“O fechamento do X daria argumento aos que alegam que a liberdade de expressão está sendo atacada e os interesses de Musk são econômicos – não ideológicos”, aponta o jornalista Leonardo Attuch. Confira:
O bilionário Elon Musk, dono de empresas como X (ex-Twitter), Tesla e SpaceX, está em guerra declarada contra o ministro Alexandre de Moraes, do Supremo Tribunal Federal. Segundo ele próprio tem postado em sua rede social, o Brasil estaria sendo alvo de censura e, em razão disso, o X não irá obedecer determinações judiciais porque seus supostos princípios, como a liberdade de expressão, estariam acima de seus interesses econômicos. Musk estaria disposto até a colocar em risco a sua operação no Brasil para defender a liberdade do povo brasileiro.
Bom, para acreditar nessa baboseira, é preciso ser otário ou mal-intencionado. Quando Evo Morales foi vítima de um golpe de estado na Bolívia, Musk surgiu na rede para dizer que daria quantos golpes fossem necessários. Quando eclodiu a pandemia da covid-19, ele foi o primeiro a sugerir tratamentos à base de cloroquina. Recentemente, Musk teve também papel decisivo na eleição do extremista Javier Milei na Argentina, país que tem algumas das maiores reservas mundiais de lítio, insumo fundamental para as baterias dos carros elétricos. E Musk é ainda um apoiador direto de Donald Trump, que promete uma guerra comercial contra a China, país que ele já reconheceu ser incapaz de enfrentar – em janeiro deste ano, o dono do X sugeriu barreiras comerciais contra os carros chineses.
Musk, portanto, usa a bandeira da “liberdade de expressão” como escudo para seus interesses econômicos, que são gigantescos. No Brasil, na corrida pelos carros elétricos, ele está muito atrasado. Enquanto os chineses da BYD compraram a antiga fábrica da Ford na Bahia, a empresa chinesa State Grid promete investir R$ 200 bilhões no Brasil em linhas de transmissão e novos projetos de energia limpa. O Brasil tem tudo para ser líder na descarbonização da frota de veículos e na transição energética, sem que a Tesla tenha participação relevante neste processo.
É uma situação bem diferente da que ele vislumbrava quando Jair Bolsonaro, integrante da mesma Internacional Fascista da qual Musk faz parte, era presidente da República. Em 2022, Musk veio ao Brasil, foi bajulado, ganhou o acesso ao mapa mineral da Amazônia, em troca da promessa de instalar internet na região, e recebeu até a promessa de poder utilizar a base de Alcântara, no Maranhão. Bolsonaro se comportou quase como um funcionário de Musk durante aquela viagem.
Com a chegada do presidente Luiz Inácio Lula da Silva à presidência, a mamata prometida a Musk pelo governo brasileiro se transformou em miragem. E é exatamente por isso que, neste momento, ele deflagra uma guerra contra o Poder Judiciário e as instituições nacionais. Não apenas porque seus interesses estão ameaçados, mas também porque o Brasil poderá ser um laboratório para a regulação das grandes plataformas digitais, as chamadas big techs. Ao divulgar o “Arquivo X” relacionado ao Brasil, Musk acusou empresas como Google e Meta, que têm adotado uma postura mais aberta ao diálogo com o governo brasileiro, de se acovardar.

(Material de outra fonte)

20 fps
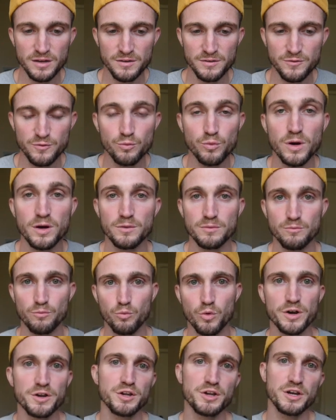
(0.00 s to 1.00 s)
of what
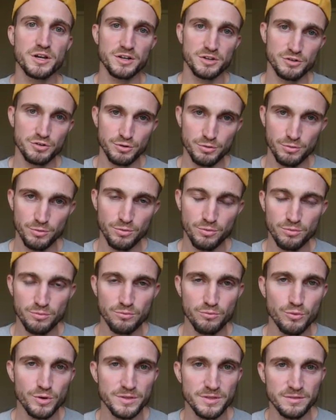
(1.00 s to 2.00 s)
are you gonna do
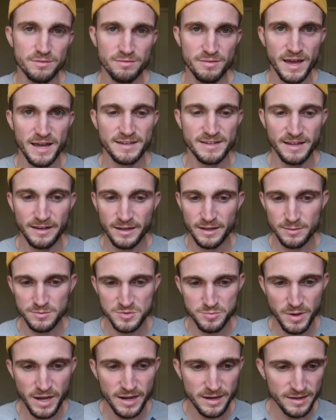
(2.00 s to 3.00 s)
when that data
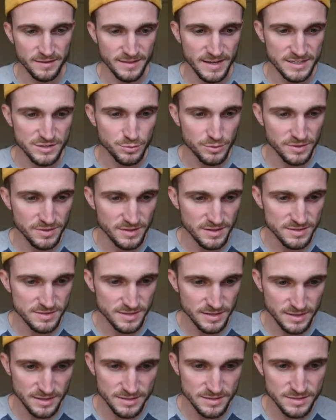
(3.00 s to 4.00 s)
comes back, and that's what
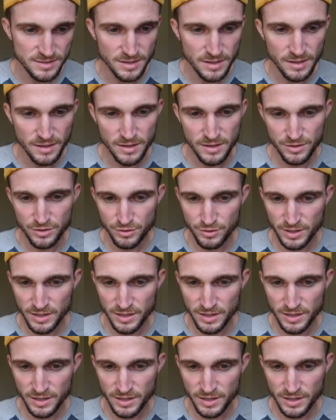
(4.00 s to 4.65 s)
this is. You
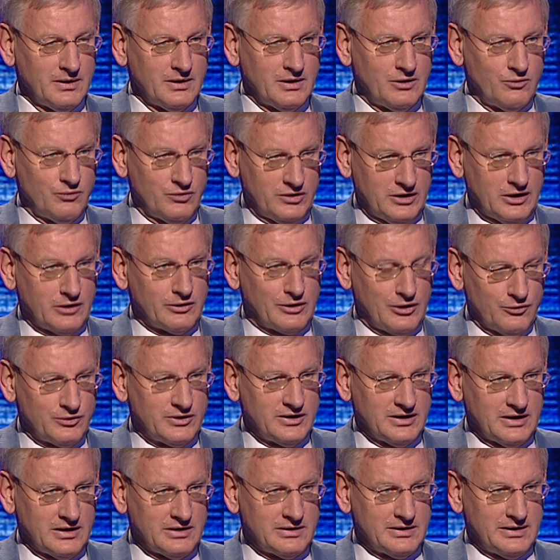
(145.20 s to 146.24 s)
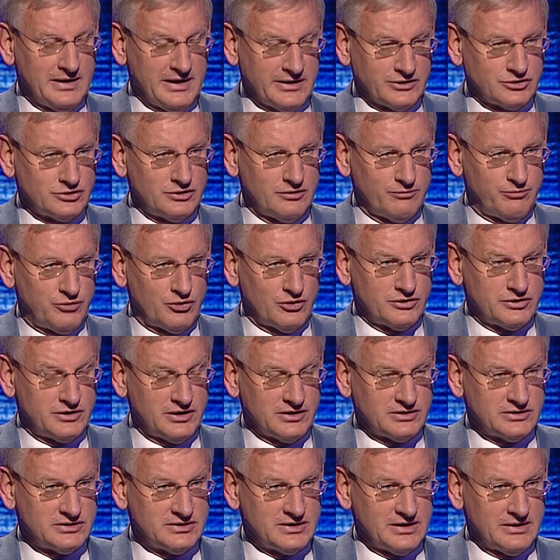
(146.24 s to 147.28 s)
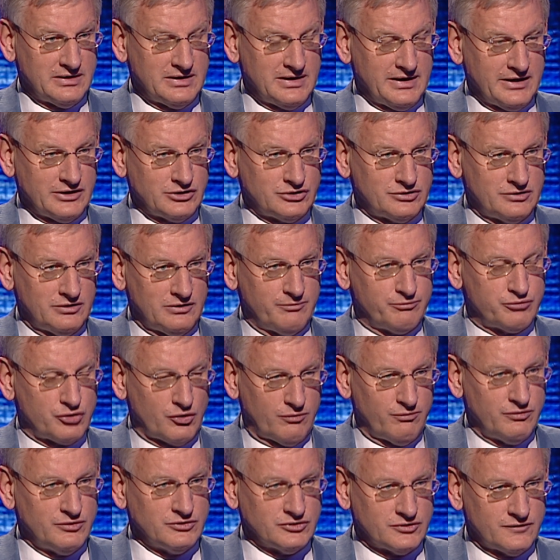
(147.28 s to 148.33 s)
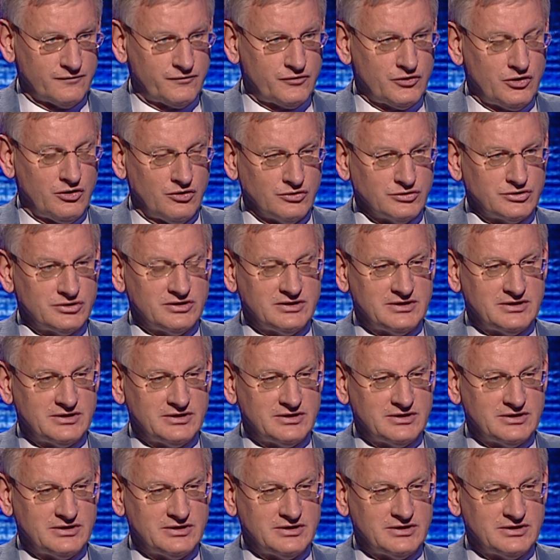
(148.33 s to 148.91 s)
without looking at the national politics and the national problems of France,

A grande questão agora é como o ministro Alexandre de Moraes irá reagir ao descumprimento de suas determinações judiciais. Aparentemente, tudo o que Musk espera neste momento é uma reação impulsiva de Moraes para que sua tese, a de que os brasileiros estão submetidos à censura, seja comprovada. Um eventual bloqueio ou fechamento do X no Brasil também afetaria a popularidade do governo Lula e daria munição à extrema-direita para uma eventual CPI no Congresso Nacional sobre eventuais abusos de autoridade na condução do inquérito das fake news.

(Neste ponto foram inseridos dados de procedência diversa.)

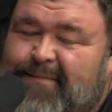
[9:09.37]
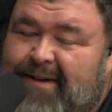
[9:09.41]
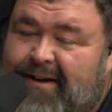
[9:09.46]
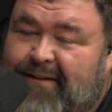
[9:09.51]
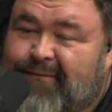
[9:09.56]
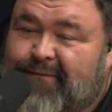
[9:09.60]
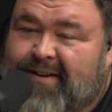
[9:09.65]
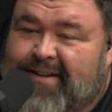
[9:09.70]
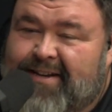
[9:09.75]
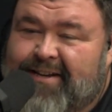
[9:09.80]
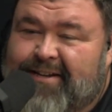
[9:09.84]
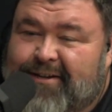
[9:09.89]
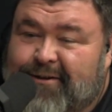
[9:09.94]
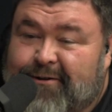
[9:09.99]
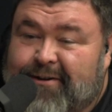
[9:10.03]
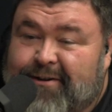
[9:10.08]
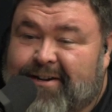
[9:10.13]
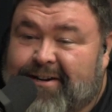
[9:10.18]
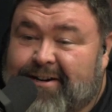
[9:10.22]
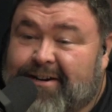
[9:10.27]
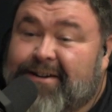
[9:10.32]
but my 52
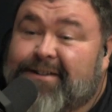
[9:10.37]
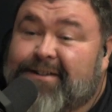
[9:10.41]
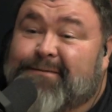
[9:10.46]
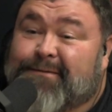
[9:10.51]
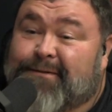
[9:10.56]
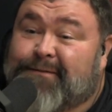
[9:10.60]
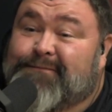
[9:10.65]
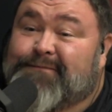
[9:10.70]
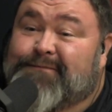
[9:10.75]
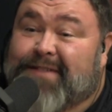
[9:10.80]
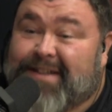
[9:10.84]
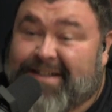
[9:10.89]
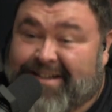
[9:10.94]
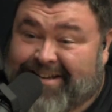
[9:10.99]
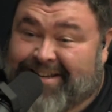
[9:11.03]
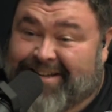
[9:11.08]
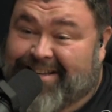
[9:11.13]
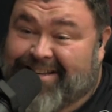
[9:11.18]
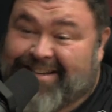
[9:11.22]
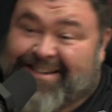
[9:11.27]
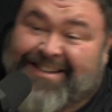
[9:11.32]
years were
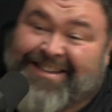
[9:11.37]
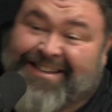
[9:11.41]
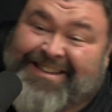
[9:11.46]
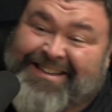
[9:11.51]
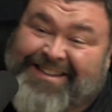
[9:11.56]
fun.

O caminho mais inteligente parece ser o de aproveitar as ameaças de Musk ao Brasil para fazer avançar a regulação das redes sociais, mas sem os vícios do PL 2630, que, em alguns de seus pontos, favorecia interesses econômicos dos grandes grupos de comunicação monopolistas, em especial da Globo. Para enfrentar o discurso de ódio e a desinformação nas redes sociais, o caminho passa pelo fim do anonimato, para que cada cidadão ou cidadã seja responsável pelo que publica, pela neutralidade dos algoritmos, para que discursos extremistas não sejam favorecidos, e pela proteção efetiva da liberdade de expressão, para que trabalhos jornalísticos contrários aos interesses hegemônicos não sejam censurados pelas próprias plataformas. Ao mover sua peça no tabuleiro, Musk pode ter criado as condições para um ambiente digital mais saudável no Brasil.